View Monarch's hosted documentation at this link.

Installation

Installing from Pre-built Wheels

Monarch provides pre-built wheels that work regardless of what version of PyTorch you have installed:

Stable

pip install torchmonarch

Nightly

pip install --pre torchmonarch

Or install a specific nightly version:

pip install torchmonarch==0.3.0.dev20260106

Build and Install from Source

Note: Building from source requires additional system dependencies. These are needed at build time only, not at runtime.

Monarch uses uv for fast, reliable Python package management. If you don't have uv installed:

# Install uv
curl -LsSf https://astral.sh/uv/install.sh | sh
# Or on macOS
brew install uv

Configuring PyTorch Index: By default, Monarch builds with PyTorch from the pytorch-cu128 index (CUDA 12.8). To use a different CUDA version:

  • Edit [tool.uv.sources] in pyproject.toml to point to a different index (e.g., pytorch-cu126, pytorch-cu130, or pytorch-cpu)
  • Or use --extra-index-url when running uv:
    uv sync --extra-index-url https://download.pytorch.org/whl/cu126
    

Understanding Tensor Engine

Monarch includes distributed tensor and RDMA APIs. The tensor engine builds on any platform, including CPU-only hosts and macOS; GPU-specific pieces (NCCL, RDMA, rdmaxcel) layer on top and only build on Linux with a CUDA or ROCm toolchain installed. If you want a lighter-weight version of Monarch (actors only, no torch dependency), set USE_TENSOR_ENGINE=0.

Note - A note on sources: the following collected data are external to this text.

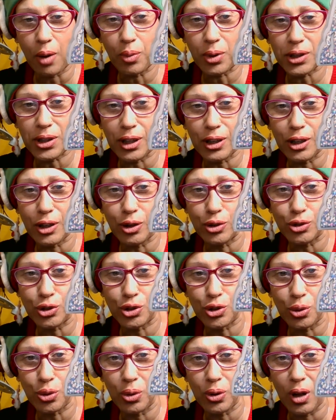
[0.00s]
with the little
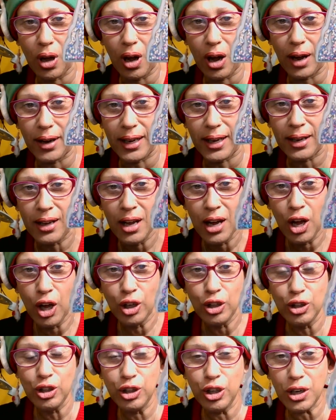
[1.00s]
jewel on it.
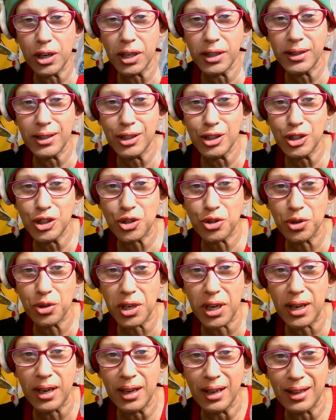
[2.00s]
Look at the
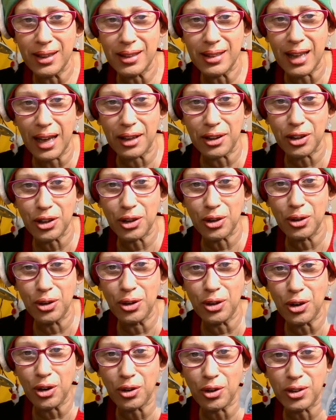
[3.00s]
tree, that
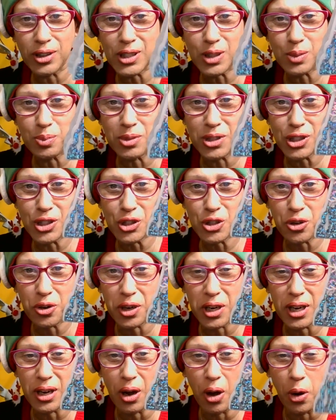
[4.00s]
little Christmas
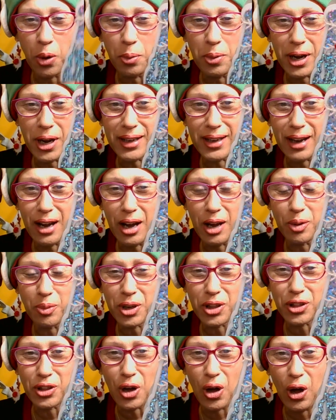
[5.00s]
tree. Oh my God,
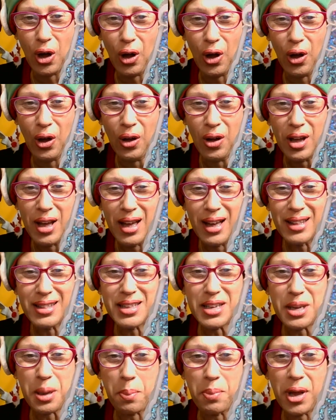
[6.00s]
with all
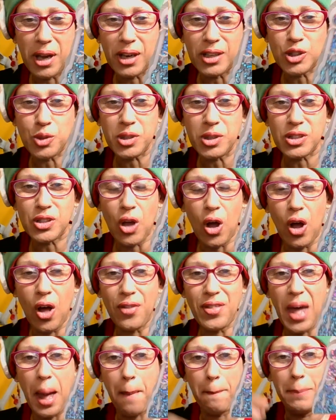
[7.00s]
the embellishments, all
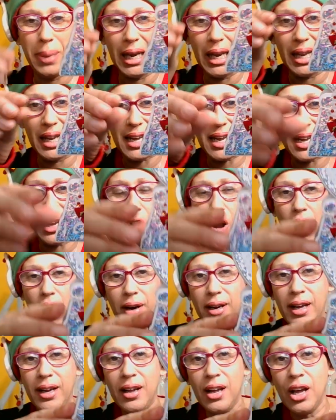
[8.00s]
that bling on
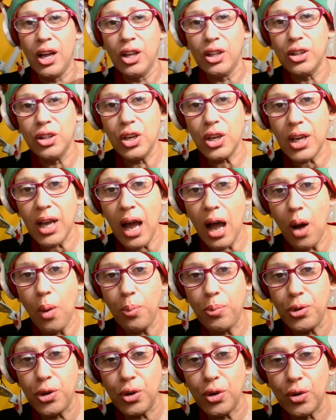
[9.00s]
it. Look how
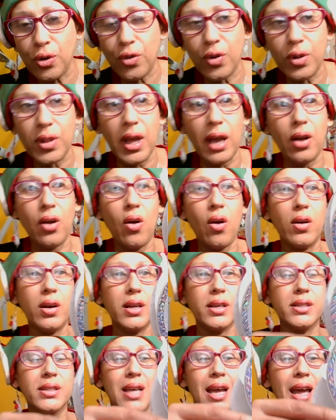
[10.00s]
beautiful that card
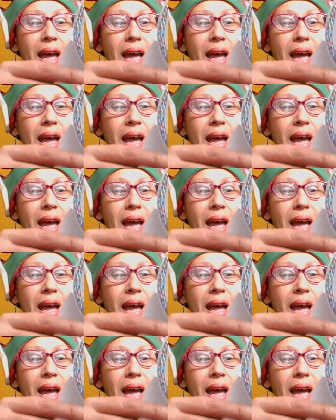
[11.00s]
is.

By default, Monarch builds with tensor_engine enabled. To build without it:

USE_TENSOR_ENGINE=0 uv sync

Note: Building without tensor_engine means you won't have access to the distributed tensor or RDMA APIs. Torch is required to use tensor_engine, and the latest stable torch is ABI compatible with the latest versioned torchmonarch

Selecting a GPU platform: The MONARCH_GPU_PLATFORM environment variable controls which GPU libraries the build links against. It accepts:

  • cuda — build against CUDA (NCCL + RDMA).
  • rocm — build against ROCm.
  • none — force a CPU-only tensor engine even on a host where CUDA or ROCm is installed.

Leaving it unset auto-detects whichever toolchain is present. Setting it explicitly is required when both CUDA and ROCm are installed, and none is the explicit opt-out when you want the CPU tensor engine on a GPU-capable host.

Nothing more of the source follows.